MATERIAL PROVIDED:
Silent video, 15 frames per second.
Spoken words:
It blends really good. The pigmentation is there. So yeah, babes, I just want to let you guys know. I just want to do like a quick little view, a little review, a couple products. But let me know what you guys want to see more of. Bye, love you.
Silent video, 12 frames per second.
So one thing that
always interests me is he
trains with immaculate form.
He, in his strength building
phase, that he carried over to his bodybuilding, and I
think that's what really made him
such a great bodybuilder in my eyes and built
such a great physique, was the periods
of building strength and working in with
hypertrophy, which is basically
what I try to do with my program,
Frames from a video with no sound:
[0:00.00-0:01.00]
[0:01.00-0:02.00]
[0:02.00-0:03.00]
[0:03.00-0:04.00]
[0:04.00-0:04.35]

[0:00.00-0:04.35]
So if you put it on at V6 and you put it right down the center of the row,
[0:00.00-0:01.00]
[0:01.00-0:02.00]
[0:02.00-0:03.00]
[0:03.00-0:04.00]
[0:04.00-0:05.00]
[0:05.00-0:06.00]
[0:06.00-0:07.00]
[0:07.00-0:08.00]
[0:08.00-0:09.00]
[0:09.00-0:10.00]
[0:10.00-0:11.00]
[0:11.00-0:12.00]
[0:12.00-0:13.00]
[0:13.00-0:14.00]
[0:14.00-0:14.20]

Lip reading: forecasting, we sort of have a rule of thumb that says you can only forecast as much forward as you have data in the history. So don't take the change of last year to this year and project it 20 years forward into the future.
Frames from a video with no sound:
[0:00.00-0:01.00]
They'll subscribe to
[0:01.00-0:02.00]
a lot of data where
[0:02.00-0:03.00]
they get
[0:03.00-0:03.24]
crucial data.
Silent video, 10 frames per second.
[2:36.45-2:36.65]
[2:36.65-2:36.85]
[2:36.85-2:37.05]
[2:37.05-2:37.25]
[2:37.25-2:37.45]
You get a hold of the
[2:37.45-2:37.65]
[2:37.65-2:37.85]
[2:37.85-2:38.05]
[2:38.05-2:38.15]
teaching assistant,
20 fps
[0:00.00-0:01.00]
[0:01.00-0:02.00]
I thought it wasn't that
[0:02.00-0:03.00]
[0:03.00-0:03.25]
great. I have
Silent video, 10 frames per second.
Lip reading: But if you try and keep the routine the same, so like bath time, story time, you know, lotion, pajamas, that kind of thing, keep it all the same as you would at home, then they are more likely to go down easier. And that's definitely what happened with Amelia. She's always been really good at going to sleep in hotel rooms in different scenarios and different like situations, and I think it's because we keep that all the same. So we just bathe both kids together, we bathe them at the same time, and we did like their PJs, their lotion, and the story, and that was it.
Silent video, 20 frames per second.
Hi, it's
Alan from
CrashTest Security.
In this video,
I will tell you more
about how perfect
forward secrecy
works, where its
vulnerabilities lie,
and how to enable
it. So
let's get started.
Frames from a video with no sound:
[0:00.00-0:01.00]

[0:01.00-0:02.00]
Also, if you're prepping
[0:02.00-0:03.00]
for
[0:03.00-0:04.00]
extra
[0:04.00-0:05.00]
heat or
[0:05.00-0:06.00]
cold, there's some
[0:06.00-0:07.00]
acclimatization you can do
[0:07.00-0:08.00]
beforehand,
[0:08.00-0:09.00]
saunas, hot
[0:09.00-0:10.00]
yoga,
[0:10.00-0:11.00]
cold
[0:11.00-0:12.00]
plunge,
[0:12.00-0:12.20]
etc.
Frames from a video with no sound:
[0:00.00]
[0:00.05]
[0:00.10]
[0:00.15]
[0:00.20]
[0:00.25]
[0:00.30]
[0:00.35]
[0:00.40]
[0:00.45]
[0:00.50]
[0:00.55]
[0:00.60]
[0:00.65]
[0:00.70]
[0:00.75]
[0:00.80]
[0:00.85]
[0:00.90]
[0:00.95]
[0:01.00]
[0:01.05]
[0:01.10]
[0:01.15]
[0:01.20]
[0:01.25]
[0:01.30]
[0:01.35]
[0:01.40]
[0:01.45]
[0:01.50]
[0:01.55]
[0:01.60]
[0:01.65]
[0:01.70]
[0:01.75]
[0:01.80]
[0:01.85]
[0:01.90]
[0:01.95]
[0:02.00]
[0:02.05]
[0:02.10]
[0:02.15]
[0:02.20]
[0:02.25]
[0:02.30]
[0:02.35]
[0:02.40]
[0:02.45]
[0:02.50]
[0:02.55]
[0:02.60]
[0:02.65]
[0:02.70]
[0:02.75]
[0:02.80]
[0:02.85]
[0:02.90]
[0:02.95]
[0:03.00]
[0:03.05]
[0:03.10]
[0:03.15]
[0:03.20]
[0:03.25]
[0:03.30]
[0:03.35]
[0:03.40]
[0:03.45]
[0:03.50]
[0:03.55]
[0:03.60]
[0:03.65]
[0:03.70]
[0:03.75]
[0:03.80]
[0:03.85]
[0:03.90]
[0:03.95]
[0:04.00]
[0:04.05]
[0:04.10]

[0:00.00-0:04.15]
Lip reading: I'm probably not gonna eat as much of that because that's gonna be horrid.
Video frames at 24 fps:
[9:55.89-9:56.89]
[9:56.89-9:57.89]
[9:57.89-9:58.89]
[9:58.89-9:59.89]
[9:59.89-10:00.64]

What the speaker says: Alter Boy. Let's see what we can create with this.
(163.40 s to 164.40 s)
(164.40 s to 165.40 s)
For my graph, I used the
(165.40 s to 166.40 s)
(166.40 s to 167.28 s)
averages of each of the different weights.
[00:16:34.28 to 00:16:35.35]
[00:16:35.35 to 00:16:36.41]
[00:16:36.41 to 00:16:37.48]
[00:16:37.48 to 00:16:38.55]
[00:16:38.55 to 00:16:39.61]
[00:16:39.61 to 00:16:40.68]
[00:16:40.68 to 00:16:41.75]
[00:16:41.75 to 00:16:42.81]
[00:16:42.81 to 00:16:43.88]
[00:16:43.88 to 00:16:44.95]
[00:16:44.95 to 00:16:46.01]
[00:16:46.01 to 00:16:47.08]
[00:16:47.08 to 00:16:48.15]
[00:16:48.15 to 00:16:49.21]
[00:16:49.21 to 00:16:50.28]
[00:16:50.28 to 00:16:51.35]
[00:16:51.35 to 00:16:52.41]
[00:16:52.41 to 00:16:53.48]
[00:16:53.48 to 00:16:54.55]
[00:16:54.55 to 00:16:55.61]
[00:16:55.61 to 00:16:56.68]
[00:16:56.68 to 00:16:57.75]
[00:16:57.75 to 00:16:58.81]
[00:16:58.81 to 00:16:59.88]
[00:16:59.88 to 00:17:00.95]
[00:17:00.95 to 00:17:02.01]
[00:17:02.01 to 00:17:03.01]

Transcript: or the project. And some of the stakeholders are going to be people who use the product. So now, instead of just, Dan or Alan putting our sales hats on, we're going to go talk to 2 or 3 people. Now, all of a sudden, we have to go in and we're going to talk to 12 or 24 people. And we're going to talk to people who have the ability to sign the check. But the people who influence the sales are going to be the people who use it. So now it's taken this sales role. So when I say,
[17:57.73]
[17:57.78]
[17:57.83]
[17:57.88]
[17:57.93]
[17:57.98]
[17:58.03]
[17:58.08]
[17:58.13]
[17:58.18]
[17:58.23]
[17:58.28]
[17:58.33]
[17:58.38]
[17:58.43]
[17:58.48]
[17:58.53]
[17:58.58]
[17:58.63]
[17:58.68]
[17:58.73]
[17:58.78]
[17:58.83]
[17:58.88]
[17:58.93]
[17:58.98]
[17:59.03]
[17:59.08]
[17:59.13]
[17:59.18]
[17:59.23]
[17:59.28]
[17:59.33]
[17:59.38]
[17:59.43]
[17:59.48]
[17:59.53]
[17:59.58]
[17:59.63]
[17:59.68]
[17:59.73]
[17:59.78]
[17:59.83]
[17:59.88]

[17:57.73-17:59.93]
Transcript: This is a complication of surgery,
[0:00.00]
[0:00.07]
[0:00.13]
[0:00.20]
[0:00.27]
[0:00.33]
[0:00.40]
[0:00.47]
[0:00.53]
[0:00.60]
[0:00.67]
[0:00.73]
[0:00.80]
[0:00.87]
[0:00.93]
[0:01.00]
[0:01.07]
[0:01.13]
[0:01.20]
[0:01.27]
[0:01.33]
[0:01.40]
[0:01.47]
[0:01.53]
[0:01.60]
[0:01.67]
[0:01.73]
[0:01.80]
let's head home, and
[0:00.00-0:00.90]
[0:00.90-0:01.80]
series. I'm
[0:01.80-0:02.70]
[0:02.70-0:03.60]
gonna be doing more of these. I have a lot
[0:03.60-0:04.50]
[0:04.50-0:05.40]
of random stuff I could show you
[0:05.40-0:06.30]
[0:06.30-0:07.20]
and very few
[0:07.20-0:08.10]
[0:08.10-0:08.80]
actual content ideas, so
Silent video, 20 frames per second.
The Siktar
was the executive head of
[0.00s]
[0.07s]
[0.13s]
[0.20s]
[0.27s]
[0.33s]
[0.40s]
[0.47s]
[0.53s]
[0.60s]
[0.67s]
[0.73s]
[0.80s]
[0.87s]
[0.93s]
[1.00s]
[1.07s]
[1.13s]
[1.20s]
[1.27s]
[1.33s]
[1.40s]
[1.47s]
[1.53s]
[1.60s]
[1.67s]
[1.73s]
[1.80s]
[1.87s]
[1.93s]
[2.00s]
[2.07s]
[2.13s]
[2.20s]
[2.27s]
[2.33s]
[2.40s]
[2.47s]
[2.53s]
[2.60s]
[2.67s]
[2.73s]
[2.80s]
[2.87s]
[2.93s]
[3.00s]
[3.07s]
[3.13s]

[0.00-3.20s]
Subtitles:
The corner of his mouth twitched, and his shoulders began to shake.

YOUR GOAL:
State how many lines in the listing above contain the string "reading". Include no other words.

RESULT FOR THIS EXERCISE:
3